Task objective:
The whole listing is to be restated word for word with no images.

Available records:
══════════
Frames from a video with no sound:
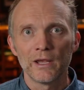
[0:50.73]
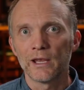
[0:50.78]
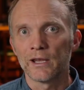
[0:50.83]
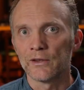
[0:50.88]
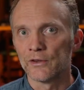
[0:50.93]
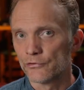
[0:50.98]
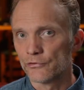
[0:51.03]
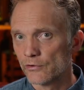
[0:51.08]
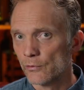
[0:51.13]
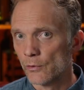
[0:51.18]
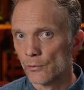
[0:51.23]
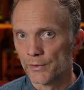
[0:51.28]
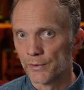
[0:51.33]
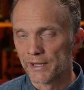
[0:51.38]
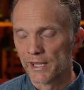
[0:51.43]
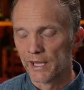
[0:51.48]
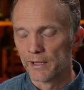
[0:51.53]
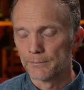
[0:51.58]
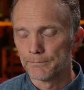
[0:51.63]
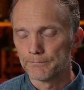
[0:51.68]
and let's see what we
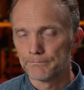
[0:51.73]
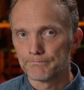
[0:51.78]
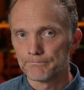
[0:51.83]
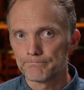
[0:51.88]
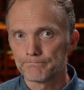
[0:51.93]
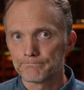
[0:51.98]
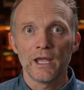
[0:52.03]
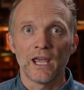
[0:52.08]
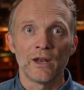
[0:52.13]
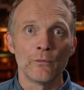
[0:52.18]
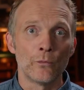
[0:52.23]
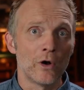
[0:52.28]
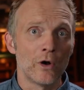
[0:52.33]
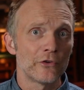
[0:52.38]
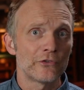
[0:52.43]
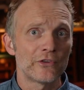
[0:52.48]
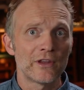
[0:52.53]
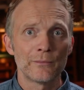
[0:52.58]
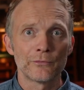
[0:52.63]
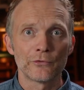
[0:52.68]
get. And
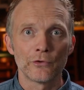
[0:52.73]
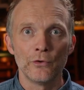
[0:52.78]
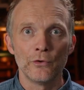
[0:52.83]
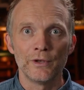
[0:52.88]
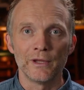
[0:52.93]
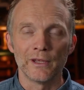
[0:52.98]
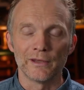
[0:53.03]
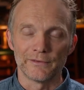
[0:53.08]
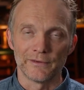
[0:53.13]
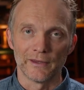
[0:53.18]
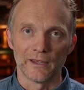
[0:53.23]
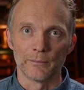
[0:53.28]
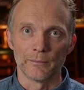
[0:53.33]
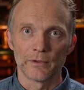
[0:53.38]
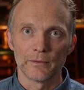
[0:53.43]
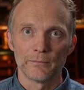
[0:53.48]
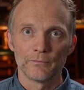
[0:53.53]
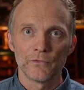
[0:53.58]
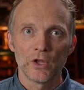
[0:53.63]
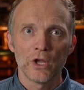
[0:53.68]
while Sam's loading, a tip.
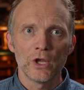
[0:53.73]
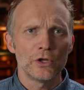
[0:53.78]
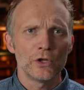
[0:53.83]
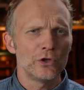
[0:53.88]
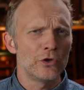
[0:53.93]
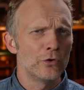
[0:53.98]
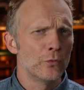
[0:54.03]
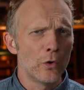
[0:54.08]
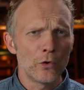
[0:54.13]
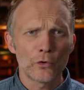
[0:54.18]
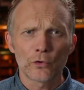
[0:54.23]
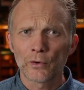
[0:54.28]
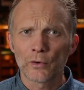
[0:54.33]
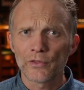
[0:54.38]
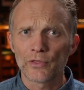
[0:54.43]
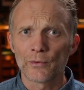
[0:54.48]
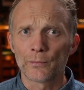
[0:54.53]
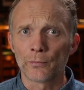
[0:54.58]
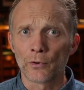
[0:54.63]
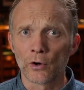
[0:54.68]
You won't
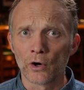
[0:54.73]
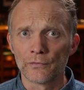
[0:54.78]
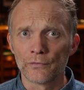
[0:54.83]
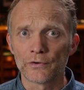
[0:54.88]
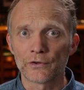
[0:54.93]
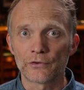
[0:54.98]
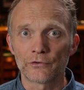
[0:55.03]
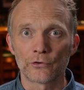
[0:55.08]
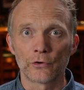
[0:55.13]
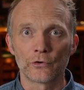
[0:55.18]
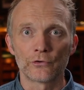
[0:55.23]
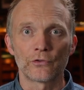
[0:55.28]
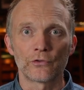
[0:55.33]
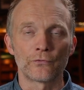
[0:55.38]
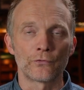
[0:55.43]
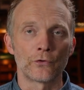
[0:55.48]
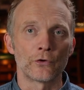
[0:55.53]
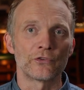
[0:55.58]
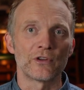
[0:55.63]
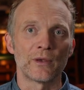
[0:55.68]
create the perfect search
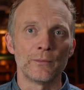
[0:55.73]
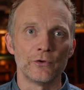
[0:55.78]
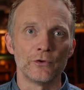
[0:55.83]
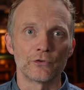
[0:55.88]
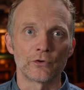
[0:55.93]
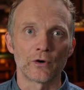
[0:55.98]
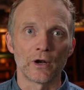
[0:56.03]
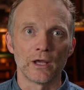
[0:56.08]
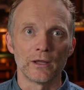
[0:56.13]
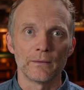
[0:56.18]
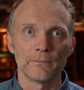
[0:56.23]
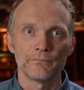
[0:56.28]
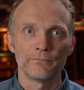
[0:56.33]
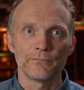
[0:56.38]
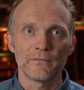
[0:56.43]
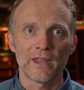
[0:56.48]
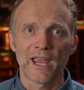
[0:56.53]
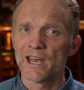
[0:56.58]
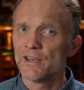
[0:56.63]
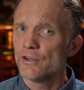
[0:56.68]
the first time you try,
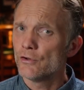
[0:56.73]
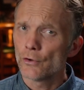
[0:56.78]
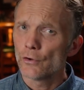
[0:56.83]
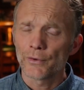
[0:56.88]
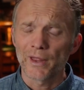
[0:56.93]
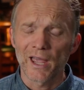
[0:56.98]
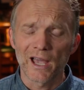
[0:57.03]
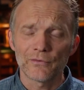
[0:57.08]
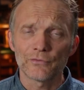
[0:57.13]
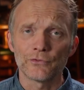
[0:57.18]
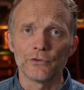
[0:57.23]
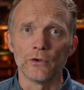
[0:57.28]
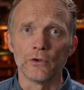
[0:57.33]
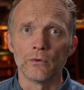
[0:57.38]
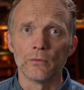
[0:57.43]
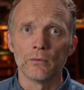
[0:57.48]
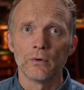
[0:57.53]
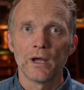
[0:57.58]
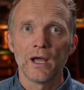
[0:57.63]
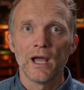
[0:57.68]
and you don't have to.
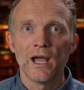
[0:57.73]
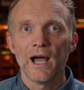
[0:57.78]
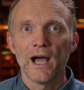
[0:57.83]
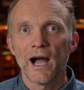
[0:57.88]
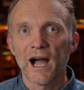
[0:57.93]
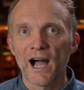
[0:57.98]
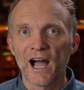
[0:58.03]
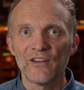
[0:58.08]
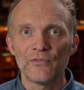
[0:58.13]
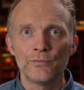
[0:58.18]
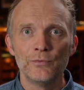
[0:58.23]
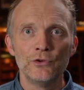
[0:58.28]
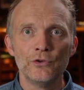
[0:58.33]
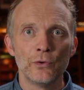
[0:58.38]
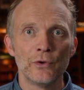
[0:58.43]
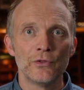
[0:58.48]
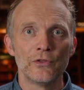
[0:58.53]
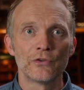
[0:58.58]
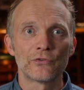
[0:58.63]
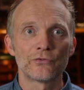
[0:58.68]
I've been
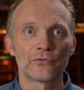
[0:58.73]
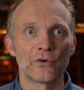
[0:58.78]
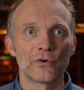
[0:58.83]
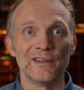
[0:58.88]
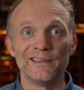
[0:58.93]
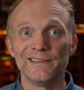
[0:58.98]
doing this for a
══════════
Solution to this exercise:
Frames from a video with no sound:
[0:50.73]
[0:50.78]
[0:50.83]
[0:50.88]
[0:50.93]
[0:50.98]
[0:51.03]
[0:51.08]
[0:51.13]
[0:51.18]
[0:51.23]
[0:51.28]
[0:51.33]
[0:51.38]
[0:51.43]
[0:51.48]
[0:51.53]
[0:51.58]
[0:51.63]
[0:51.68]
and let's see what we
[0:51.73]
[0:51.78]
[0:51.83]
[0:51.88]
[0:51.93]
[0:51.98]
[0:52.03]
[0:52.08]
[0:52.13]
[0:52.18]
[0:52.23]
[0:52.28]
[0:52.33]
[0:52.38]
[0:52.43]
[0:52.48]
[0:52.53]
[0:52.58]
[0:52.63]
[0:52.68]
get. And
[0:52.73]
[0:52.78]
[0:52.83]
[0:52.88]
[0:52.93]
[0:52.98]
[0:53.03]
[0:53.08]
[0:53.13]
[0:53.18]
[0:53.23]
[0:53.28]
[0:53.33]
[0:53.38]
[0:53.43]
[0:53.48]
[0:53.53]
[0:53.58]
[0:53.63]
[0:53.68]
while Sam's loading, a tip.
[0:53.73]
[0:53.78]
[0:53.83]
[0:53.88]
[0:53.93]
[0:53.98]
[0:54.03]
[0:54.08]
[0:54.13]
[0:54.18]
[0:54.23]
[0:54.28]
[0:54.33]
[0:54.38]
[0:54.43]
[0:54.48]
[0:54.53]
[0:54.58]
[0:54.63]
[0:54.68]
You won't
[0:54.73]
[0:54.78]
[0:54.83]
[0:54.88]
[0:54.93]
[0:54.98]
[0:55.03]
[0:55.08]
[0:55.13]
[0:55.18]
[0:55.23]
[0:55.28]
[0:55.33]
[0:55.38]
[0:55.43]
[0:55.48]
[0:55.53]
[0:55.58]
[0:55.63]
[0:55.68]
create the perfect search
[0:55.73]
[0:55.78]
[0:55.83]
[0:55.88]
[0:55.93]
[0:55.98]
[0:56.03]
[0:56.08]
[0:56.13]
[0:56.18]
[0:56.23]
[0:56.28]
[0:56.33]
[0:56.38]
[0:56.43]
[0:56.48]
[0:56.53]
[0:56.58]
[0:56.63]
[0:56.68]
the first time you try,
[0:56.73]
[0:56.78]
[0:56.83]
[0:56.88]
[0:56.93]
[0:56.98]
[0:57.03]
[0:57.08]
[0:57.13]
[0:57.18]
[0:57.23]
[0:57.28]
[0:57.33]
[0:57.38]
[0:57.43]
[0:57.48]
[0:57.53]
[0:57.58]
[0:57.63]
[0:57.68]
and you don't have to.
[0:57.73]
[0:57.78]
[0:57.83]
[0:57.88]
[0:57.93]
[0:57.98]
[0:58.03]
[0:58.08]
[0:58.13]
[0:58.18]
[0:58.23]
[0:58.28]
[0:58.33]
[0:58.38]
[0:58.43]
[0:58.48]
[0:58.53]
[0:58.58]
[0:58.63]
[0:58.68]
I've been
[0:58.73]
[0:58.78]
[0:58.83]
[0:58.88]
[0:58.93]
[0:58.98]
doing this for a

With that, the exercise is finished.